Exponential Random Variables

Exponential random variables are ubiquitous in the study of queueing theory and stochastic processes. They are especially suited to modeling the time between successive events, such as the arrival or service times in queues.
An exponential random variable, often denoted by the symbol 'X', is characterized by a parameter \( \mu \), referred to as the rate. The probability distribution function (PDF) of an exponential random variable is given by \( f(x;\mu) = \mu e^{-\mu x} \) for \(x \geq 0\).One of the key properties of an exponential random variable is the memoryless property, which states that the probability of an event occurring in the next instant is independent of how much time has already elapsed. Mathematically, this is represented as \( P(X > s + t | X > t) = P(X > s) \), for all \( s, t \geq 0 \). This property is particularly useful when analyzing service times in queueing systems since it simplifies many calculations.

Service Times in Queuing Theory

In queuing theory, service times refer to the duration a service mechanism, such as a server or teller, takes to serve a customer. The 'service mechanism' can be anything from a cashier at a grocery store to complex machinery in a manufacturing plant.
When service times are modeled using exponential random variables, as in the exercise, the service process is said to follow an exponential distribution.
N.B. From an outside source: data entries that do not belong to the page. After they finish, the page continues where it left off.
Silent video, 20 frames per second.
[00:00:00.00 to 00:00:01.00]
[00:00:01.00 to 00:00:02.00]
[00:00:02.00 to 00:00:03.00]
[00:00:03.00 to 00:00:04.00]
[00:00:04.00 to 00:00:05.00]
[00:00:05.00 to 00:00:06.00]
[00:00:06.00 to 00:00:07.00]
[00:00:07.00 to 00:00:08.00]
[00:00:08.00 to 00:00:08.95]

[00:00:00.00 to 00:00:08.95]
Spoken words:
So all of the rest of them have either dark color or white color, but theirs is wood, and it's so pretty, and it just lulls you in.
The rate parameter \( \mu \) determines the average rate of service, with a higher \( \mu \) corresponding to a faster average service rate. In practical terms, the expected service time for each customer is \( E[X] = 1/\mu \), indicating that on average, a customer will be served within this timeframe.
Having exponential service times significantly simplifies the mathematical analysis in queuing theory, particularly in calculating the probability of certain events in the system and determining waiting times.
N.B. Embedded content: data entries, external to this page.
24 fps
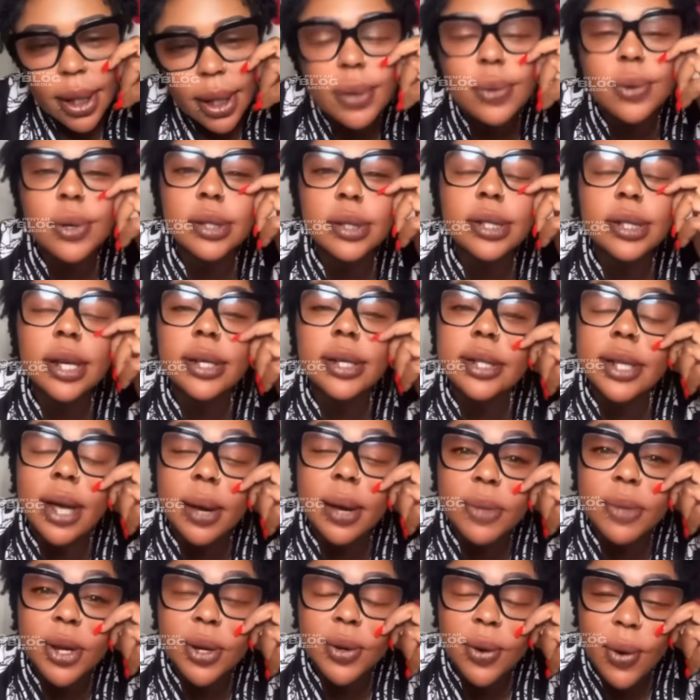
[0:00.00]
He was a
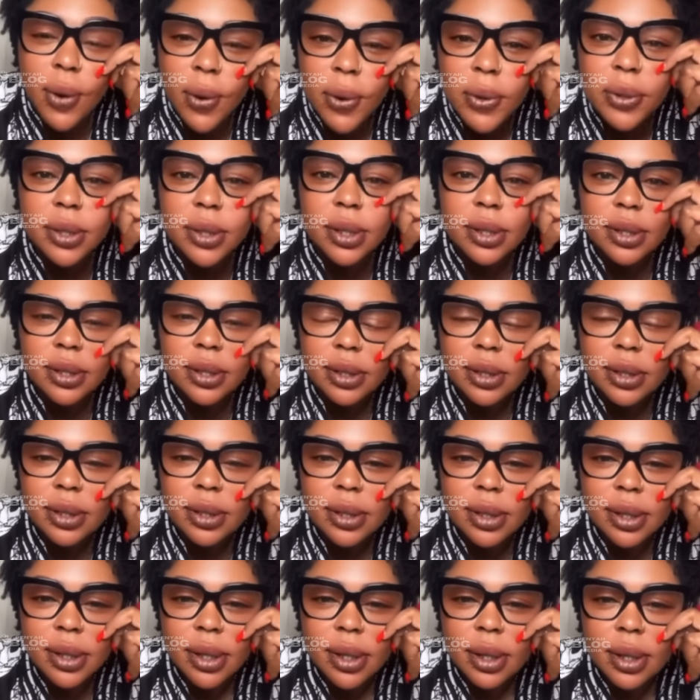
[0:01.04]
demigod.
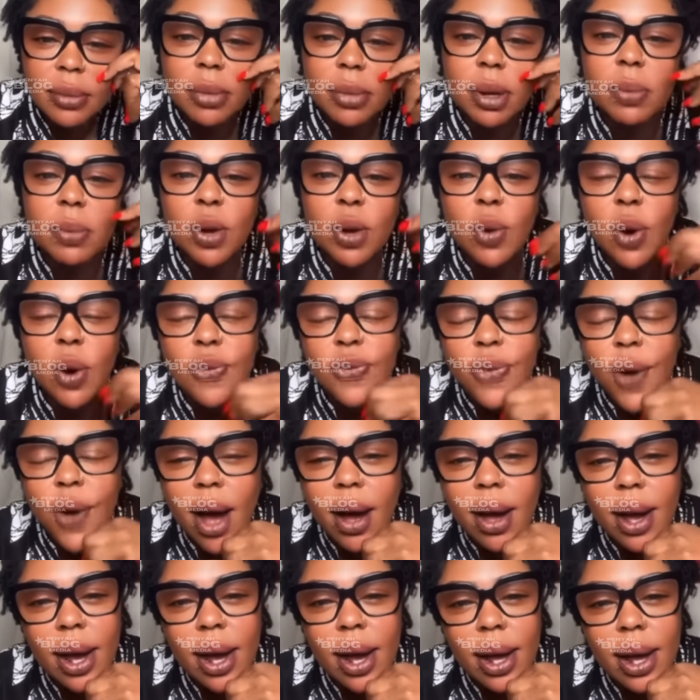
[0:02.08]
Meme
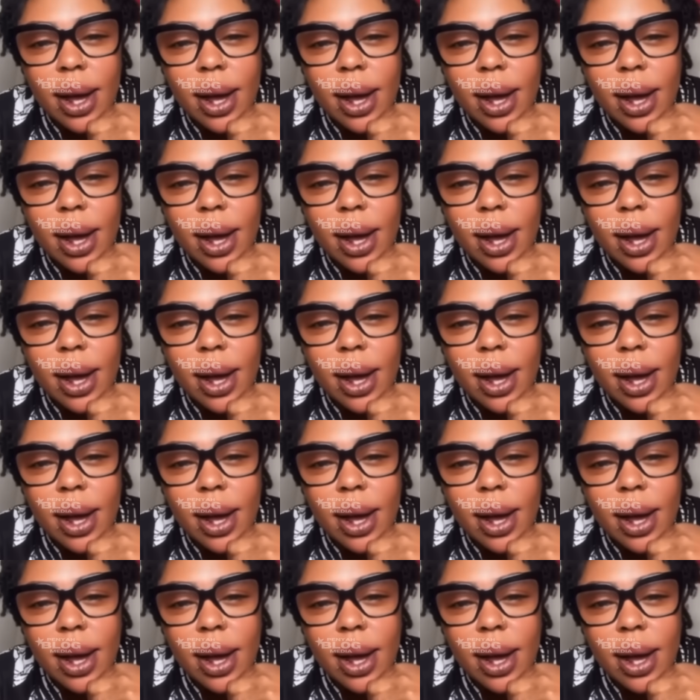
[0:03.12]
wafa.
Conditional Probability in Queue Systems

Conditional probability plays a central role in analyzing queuing systems. It is the probability of an event given that another event has occurred. In queueing theory, we often want to calculate the probability that something will happen—like customer A still being in service—given the current state of the system.
The formulas provided for \( P_A \) and \( P_B \) in the solution represent conditional probabilities. For instance, \( P_A \) is the probability that customer A is still in service when you finish at server 1, conditional upon the fact that customer A was in service when you arrived. These probabilities help to determine how long the queue will be, by allowing us to predict future states of the system based on its current state.Understanding conditional probabilities is vital as it allows us to calculate different scenarios within queueing systems. It informs us of the probabilities of certain queuing lengths, service times, and waiting times - all crucial when optimizing service efficiency.
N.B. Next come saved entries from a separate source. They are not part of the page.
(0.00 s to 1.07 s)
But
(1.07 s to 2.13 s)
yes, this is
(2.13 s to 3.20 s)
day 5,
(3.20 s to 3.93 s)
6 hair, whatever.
Expected Waiting Time Calculation

Calculating the expected waiting time, denoted as \( E[T] \) in queuing systems, is a fundamental aspect that determines the efficiency and customer satisfaction associated with the service being analyzed. Expected waiting time is the average time a customer is predicted to wait before being served and after service completion.
Using the information from exponential random variables and conditional probabilities, one can calculate the expected waiting times of customers, such as \( E[W_A] \) and \( E[W_B] \) in the given exercise. It incorporates the probability of having to wait (for instance, if a previous customer is still being served) and the expected service time of the server itself.
These calculations take into consideration the rates of service (\( \mu \) values for each server in our example) as well as the probability that another customer will still be in the system (like \( P_A \) and \( P_B \) in the problem). By understanding and implementing expected waiting time calculations, queueing systems can be designed and managed to minimize wait times and improve the flow of service.